* [Your assignment]
Retype, word for word, only the lines from the one containing "[0:11.00-0:12.00]" through the last line of the listing below. Pictures do not belong in the result.

* [Material provided]
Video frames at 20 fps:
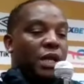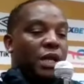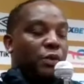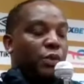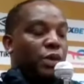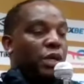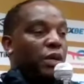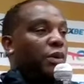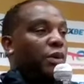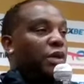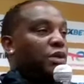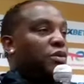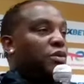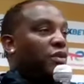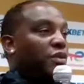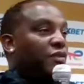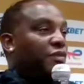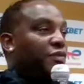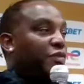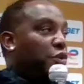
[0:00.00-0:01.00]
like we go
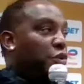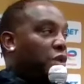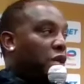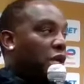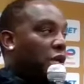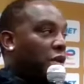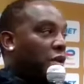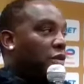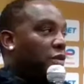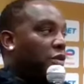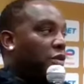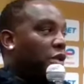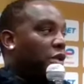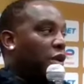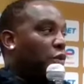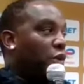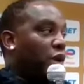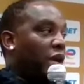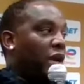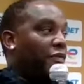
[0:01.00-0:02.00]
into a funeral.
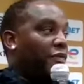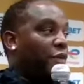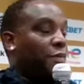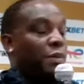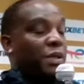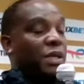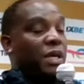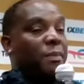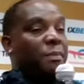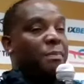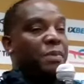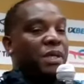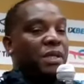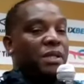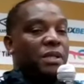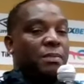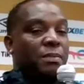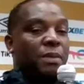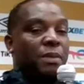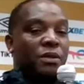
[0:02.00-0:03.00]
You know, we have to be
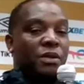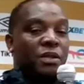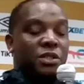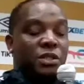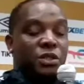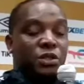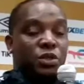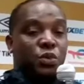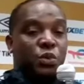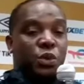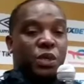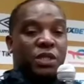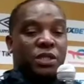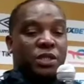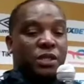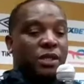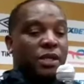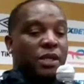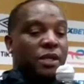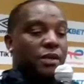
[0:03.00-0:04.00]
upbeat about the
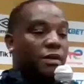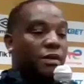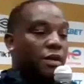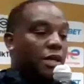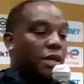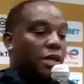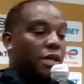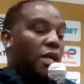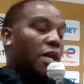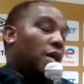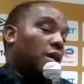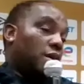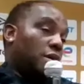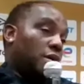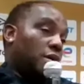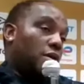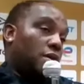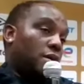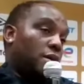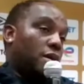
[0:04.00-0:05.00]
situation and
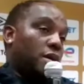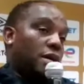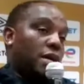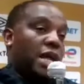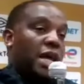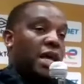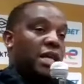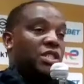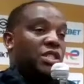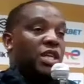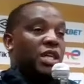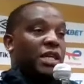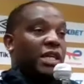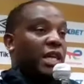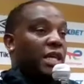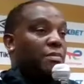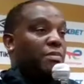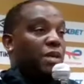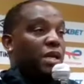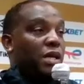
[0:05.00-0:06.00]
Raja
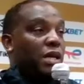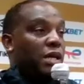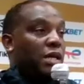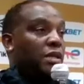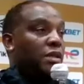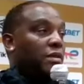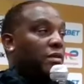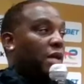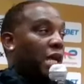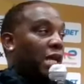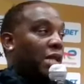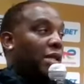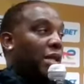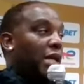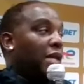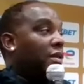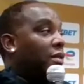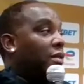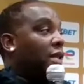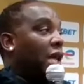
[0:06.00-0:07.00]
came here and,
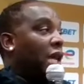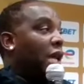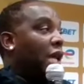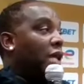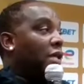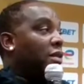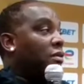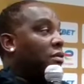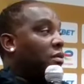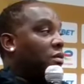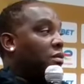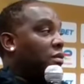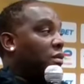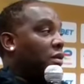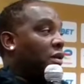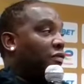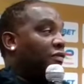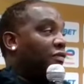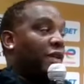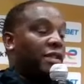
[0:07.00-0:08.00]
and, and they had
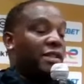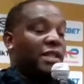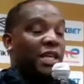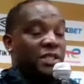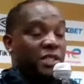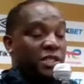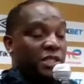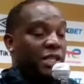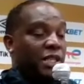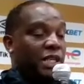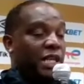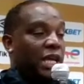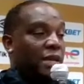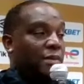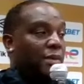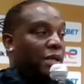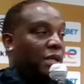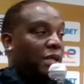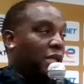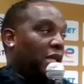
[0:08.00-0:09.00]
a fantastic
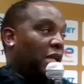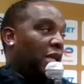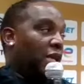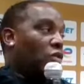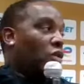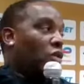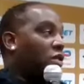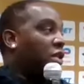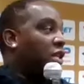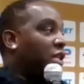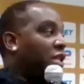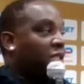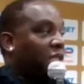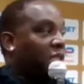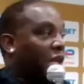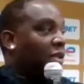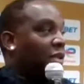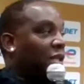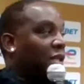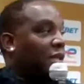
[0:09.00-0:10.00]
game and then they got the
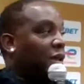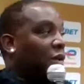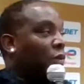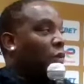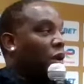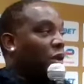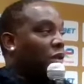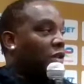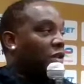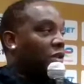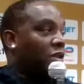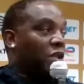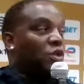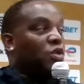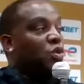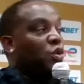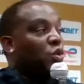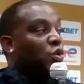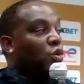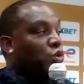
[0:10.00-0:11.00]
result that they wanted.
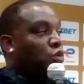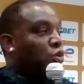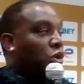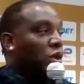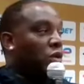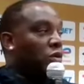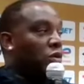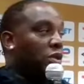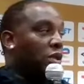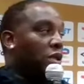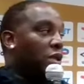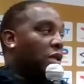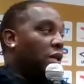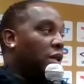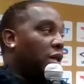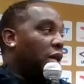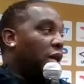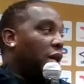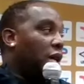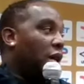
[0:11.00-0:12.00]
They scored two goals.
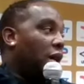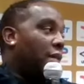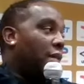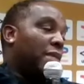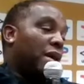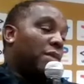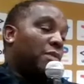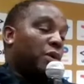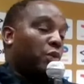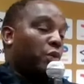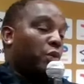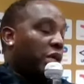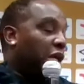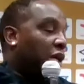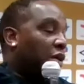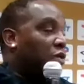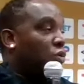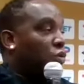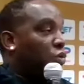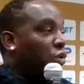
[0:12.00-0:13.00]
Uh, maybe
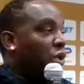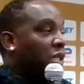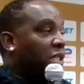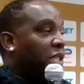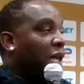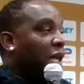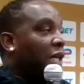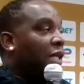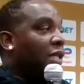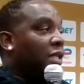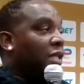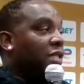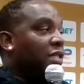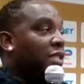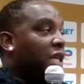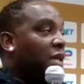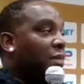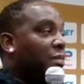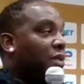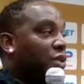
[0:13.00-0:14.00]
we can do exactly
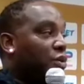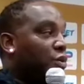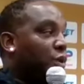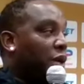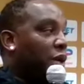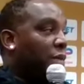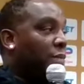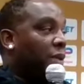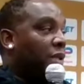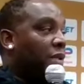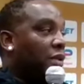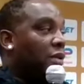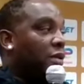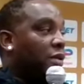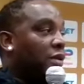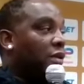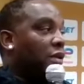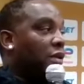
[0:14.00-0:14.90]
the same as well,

* [Solution]
[0:11.00-0:12.00]
They scored two goals.
[0:12.00-0:13.00]
Uh, maybe
[0:13.00-0:14.00]
we can do exactly
[0:14.00-0:14.90]
the same as well,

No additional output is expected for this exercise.